The Importance of Collaboration and Partnerships
“The most important class you take is the one we (your professors) do not teach!” Imagine telling your students or sharing that information with parents during a preview day. At Winthrop, Mike Matthews and I both tell students that very line. It is because we truly believe the internship course is at the top of courses in student development. We recently saw this concept in action the first day of class in HCMT 493, the senior capstone class. At the Annual Meeting in Long Beach, we learned from larger AUPHA program that had students prepare a poster session describing her/his internship experience. We adopted this and invited internship preceptors, our advisory board, and our new Dean. Instead of each student presenting one at a time individually, the audience went from poster to poster meeting and speaking with the students.
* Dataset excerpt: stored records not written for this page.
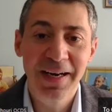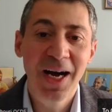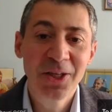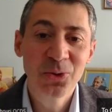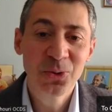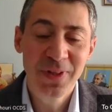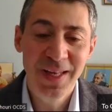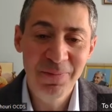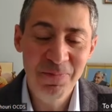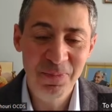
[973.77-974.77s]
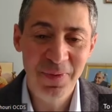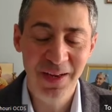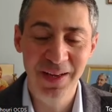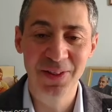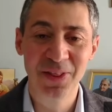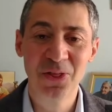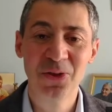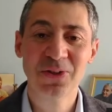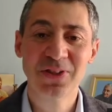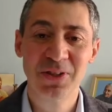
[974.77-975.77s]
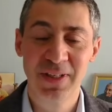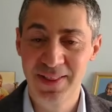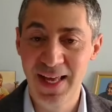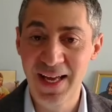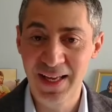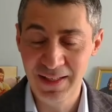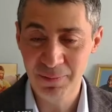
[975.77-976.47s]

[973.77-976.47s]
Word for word: I do them uh, the thirty that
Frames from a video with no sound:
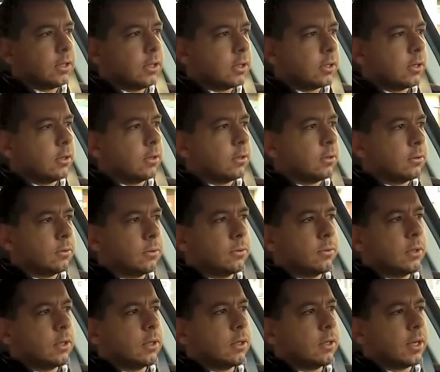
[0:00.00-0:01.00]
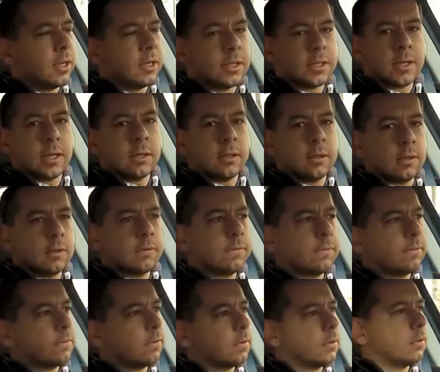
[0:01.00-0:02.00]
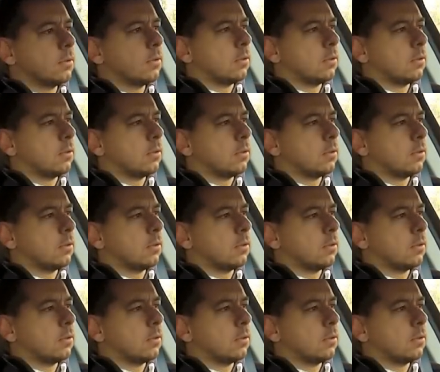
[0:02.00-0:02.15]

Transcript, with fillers: eco uh, incentive uh,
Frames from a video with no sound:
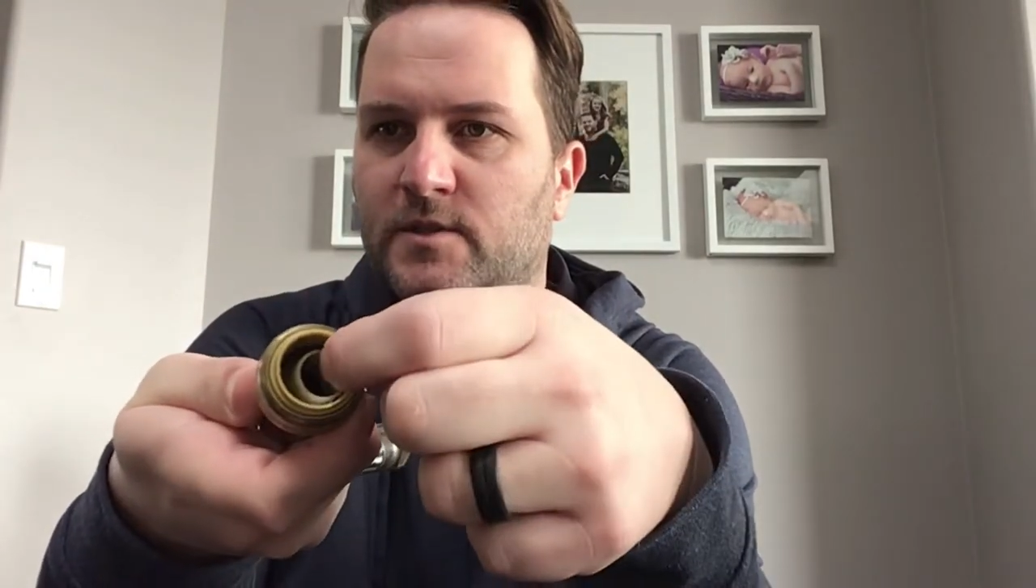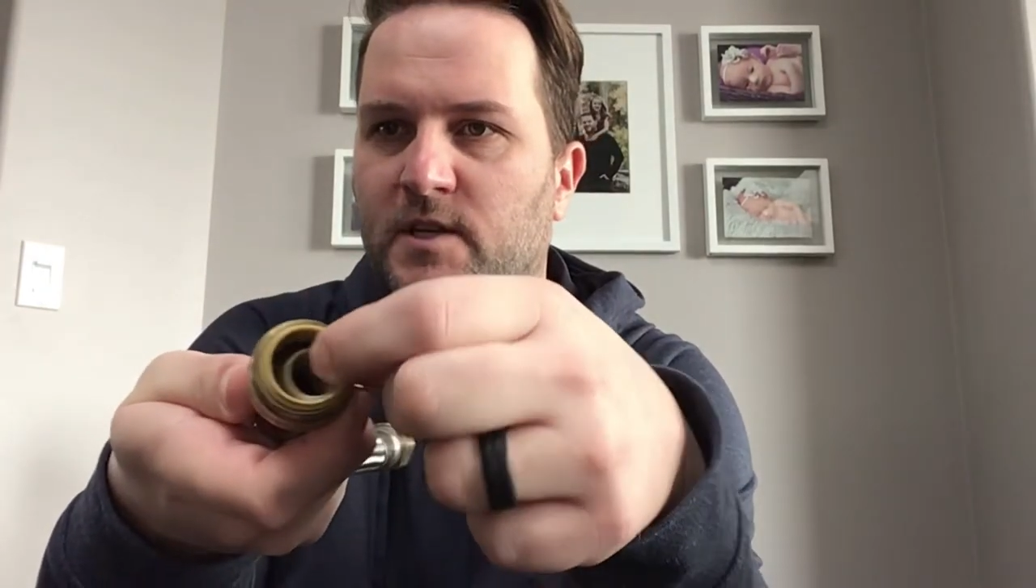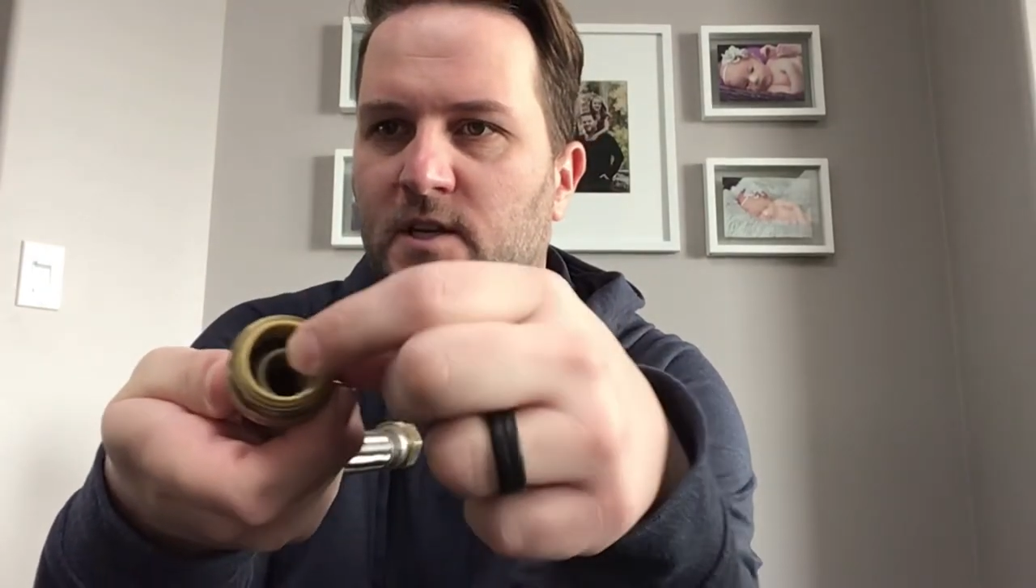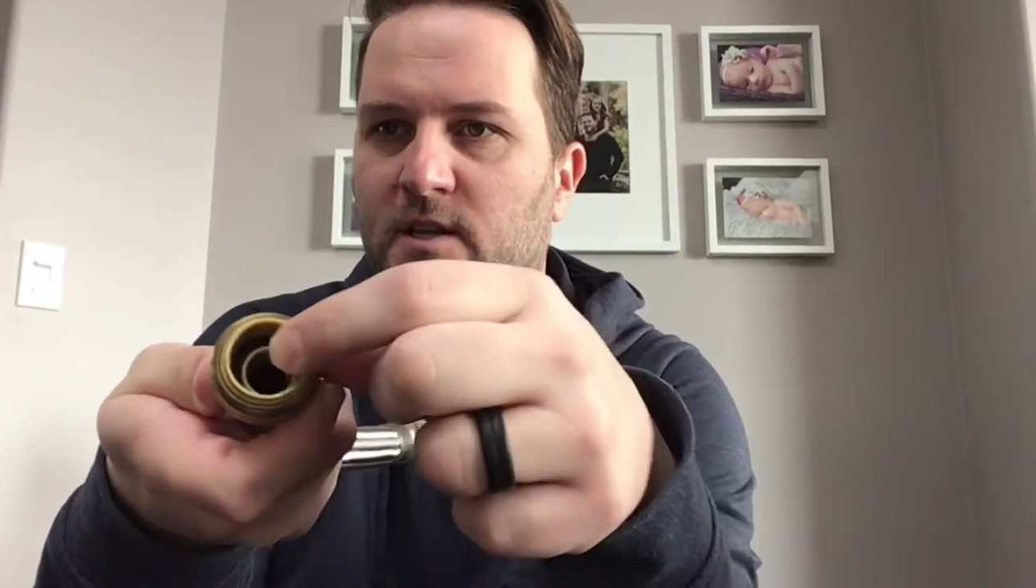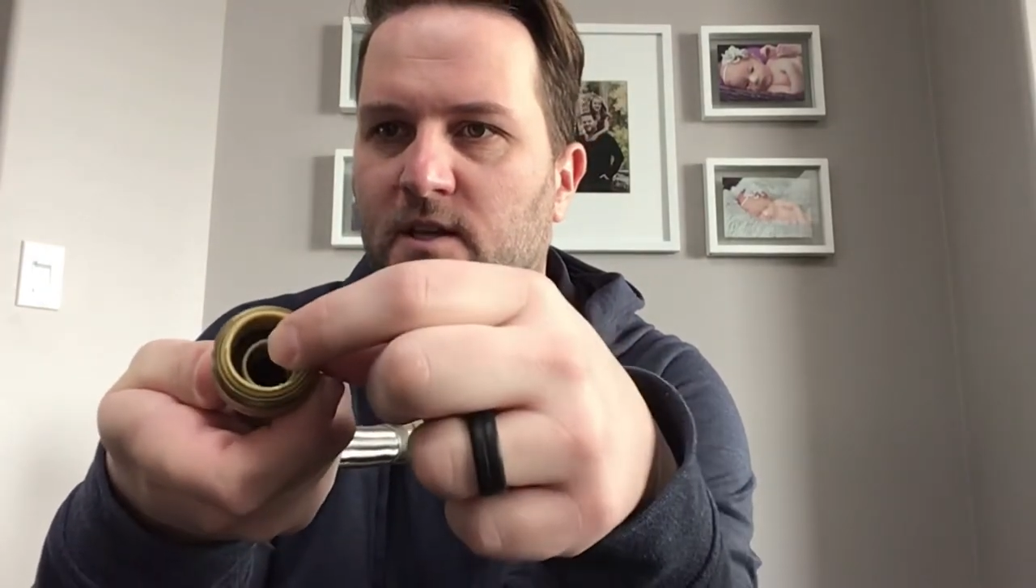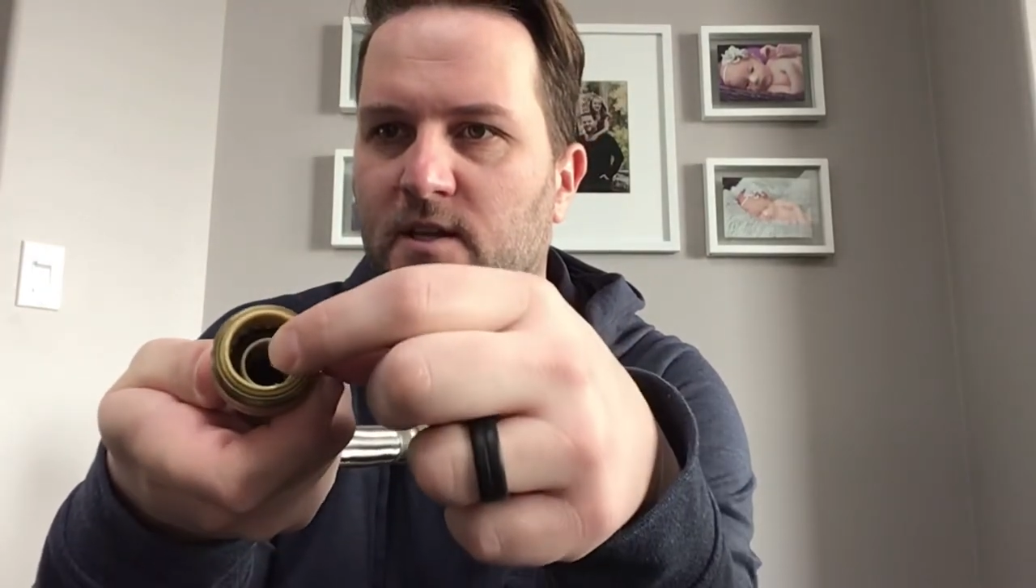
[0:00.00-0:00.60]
teeth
The event went much better than anticipated. Our Dean wrote in an email after the poster presentations “Yesterday evening I had the pleasure of attending the poster session put on by HCMT students who completed internships over the summer. I left extremely impressed with the poise and confidence of students, how professionally they presented themselves, the life-changing lessons they learned, the attendance and support of HCMT advisory board members, the passion of alumni (some from hours away) and, most importantly, how many students have a job or have a concrete plan to further their education before entering the field as professionals.” These results were directly attributable to the students’ internship. This is why we say the most important class students take is the one we do not teach. In no way do I want to minimize what Mike and I do in the classroom. In fact, over 80% students commented in their poster how applicable and important the lessons from the classroom were to their internship experience.
As we celebrated this student success, I realized the key for this success is collaboration. We work closely together as faculty members, bringing alumni and managers into the classroom, preparing students for the internship and the next level. Every year we have dedicated preceptors who mentor and help prepare students for life after graduation. We are a certified AUPHA program. That means peers have examined our program in detail and confirmed our strengths and offered strategies for improvement. Collaboration improves our program!
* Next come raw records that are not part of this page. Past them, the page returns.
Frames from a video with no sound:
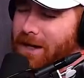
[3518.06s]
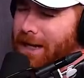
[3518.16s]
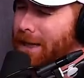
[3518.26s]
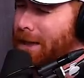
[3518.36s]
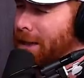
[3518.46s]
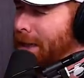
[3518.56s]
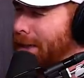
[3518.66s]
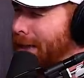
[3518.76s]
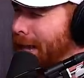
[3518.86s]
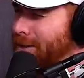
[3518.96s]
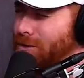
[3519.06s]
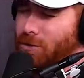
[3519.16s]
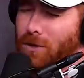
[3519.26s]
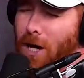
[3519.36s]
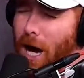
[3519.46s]
fucking lit that
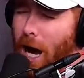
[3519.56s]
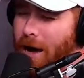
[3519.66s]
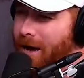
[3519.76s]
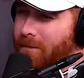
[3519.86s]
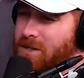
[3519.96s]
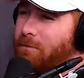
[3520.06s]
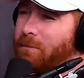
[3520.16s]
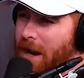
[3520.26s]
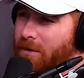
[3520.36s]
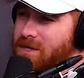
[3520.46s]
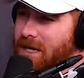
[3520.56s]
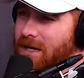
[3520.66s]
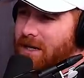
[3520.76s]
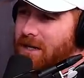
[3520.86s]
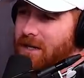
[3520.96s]
dude up. It was
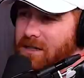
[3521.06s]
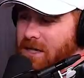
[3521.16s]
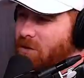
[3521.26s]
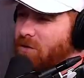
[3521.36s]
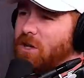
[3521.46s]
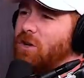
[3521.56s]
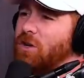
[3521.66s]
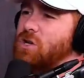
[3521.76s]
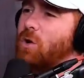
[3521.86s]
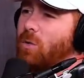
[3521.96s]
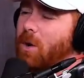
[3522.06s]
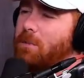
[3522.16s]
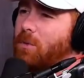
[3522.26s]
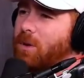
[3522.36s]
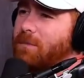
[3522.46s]
embarrassing. Yeah. He's like, you think you're going to score
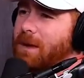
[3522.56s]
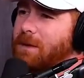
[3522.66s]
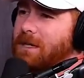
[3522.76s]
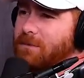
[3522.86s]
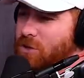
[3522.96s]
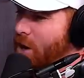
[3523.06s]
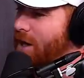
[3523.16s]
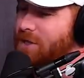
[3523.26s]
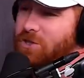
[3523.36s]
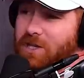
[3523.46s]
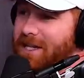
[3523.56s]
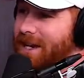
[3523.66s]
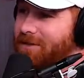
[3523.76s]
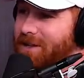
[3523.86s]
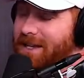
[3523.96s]
one point? Maybe he was talking shit
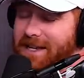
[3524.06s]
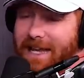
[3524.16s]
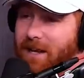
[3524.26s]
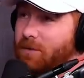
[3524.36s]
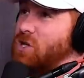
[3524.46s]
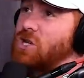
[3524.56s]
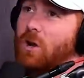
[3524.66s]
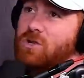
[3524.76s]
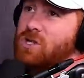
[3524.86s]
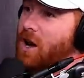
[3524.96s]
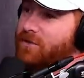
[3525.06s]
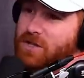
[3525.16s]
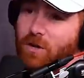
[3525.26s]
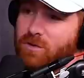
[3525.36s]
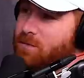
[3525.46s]
and everything, and it was so soft,
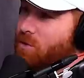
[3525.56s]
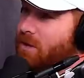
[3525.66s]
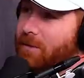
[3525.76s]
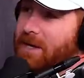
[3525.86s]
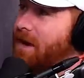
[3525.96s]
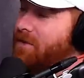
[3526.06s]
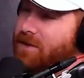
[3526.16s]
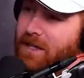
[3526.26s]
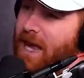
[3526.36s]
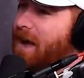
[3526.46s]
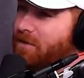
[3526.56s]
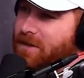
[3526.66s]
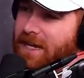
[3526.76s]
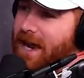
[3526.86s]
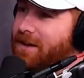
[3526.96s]
so smooth. I mean, everything,
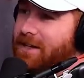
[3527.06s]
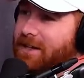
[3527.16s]
everything.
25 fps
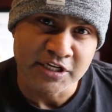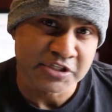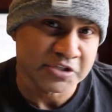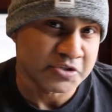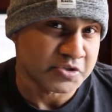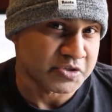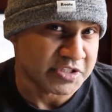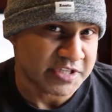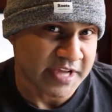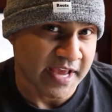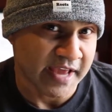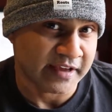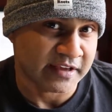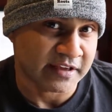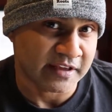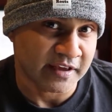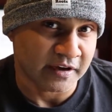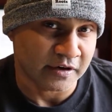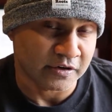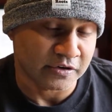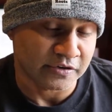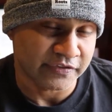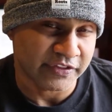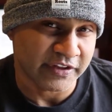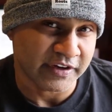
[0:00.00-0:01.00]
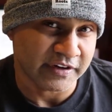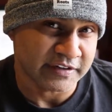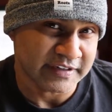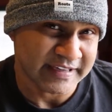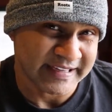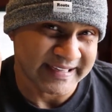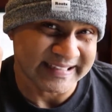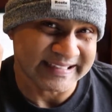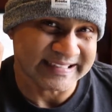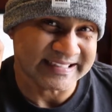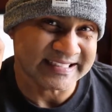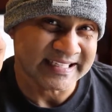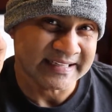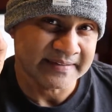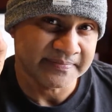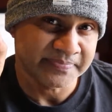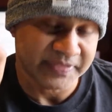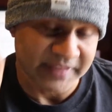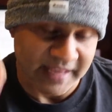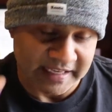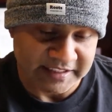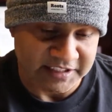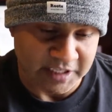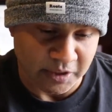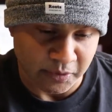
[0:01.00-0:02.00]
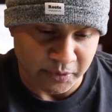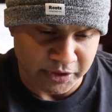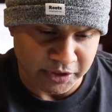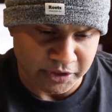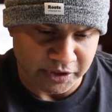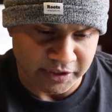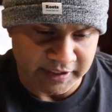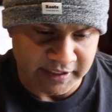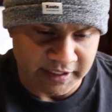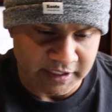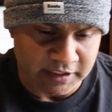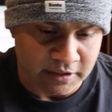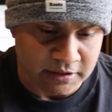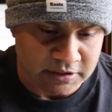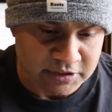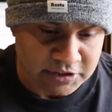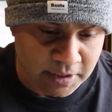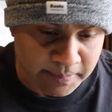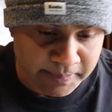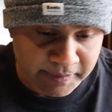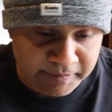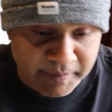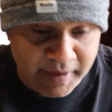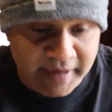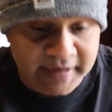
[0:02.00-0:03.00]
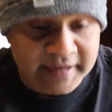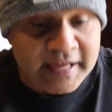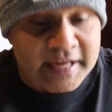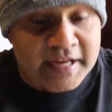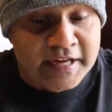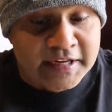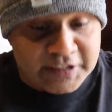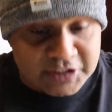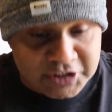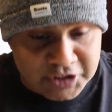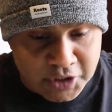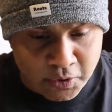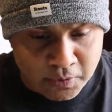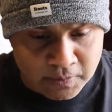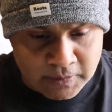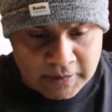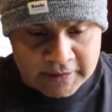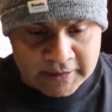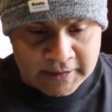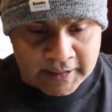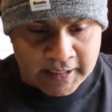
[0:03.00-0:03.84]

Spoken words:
to take care of their needs. That's how you're going to get on top of mind. So,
So what does all of the above mean for AUPHA? We as members of AUPHA, and AUPHA as an organization, need to continually build up new mutually beneficial partnerships and manage our existing collaborations. I will share an example from the program-level. The health care management program at Winthrop is currently the only AUPHA-certified undergraduate program in South Carolina. A CAHME-accredited master’s program has established an ongoing relationship with the program and actively recruits our talented seniors. This program said that because you are AUPHA certified, we have confidence in Winthrop’s health care management program graduates. I would encourage other AUPHA graduate programs to link with AUPHA affiliated undergraduate programs, especially those programs that are certified or seeking certification.
At the undergraduate level as part of the certification process (Criterion 17), a program must have established linkages with professional communities. AUPHA has established linkages with several professional communities such as Health Academic Press (HAP), Baxter International Foundation, and the David A. Winston Fellowship Program. Over the past year, the AUPHA Board has worked on strengthening the relationships with ACHE, CAHME, NCHL, and other professional organizations. The AUPHA Board continues to work on identifying and fostering mutually beneficial relationships with appropriate professional associations.
My wish is that some of the “silos” that have been built are opened and opportunities for collaboration and partnership increase. A personal example is all the different tools and techniques I have learned from learned colleagues at the AUPHA Annual Meeting, The Undergraduate Workshop, The Graduate Program and Practitioner Workshop, held in conjunction with the ACHE’s Congress, and the AUPHA Network.
In closing, I know my students have benefited from collaboration from alumni, preceptors, and the lessons I learned from talented colleagues at various AUPHA meetings. I encourage you to look for collaborative ways to help students prepare for the next level. I know I will be looking at the Undergraduate Workshop next month at University of Central Florida.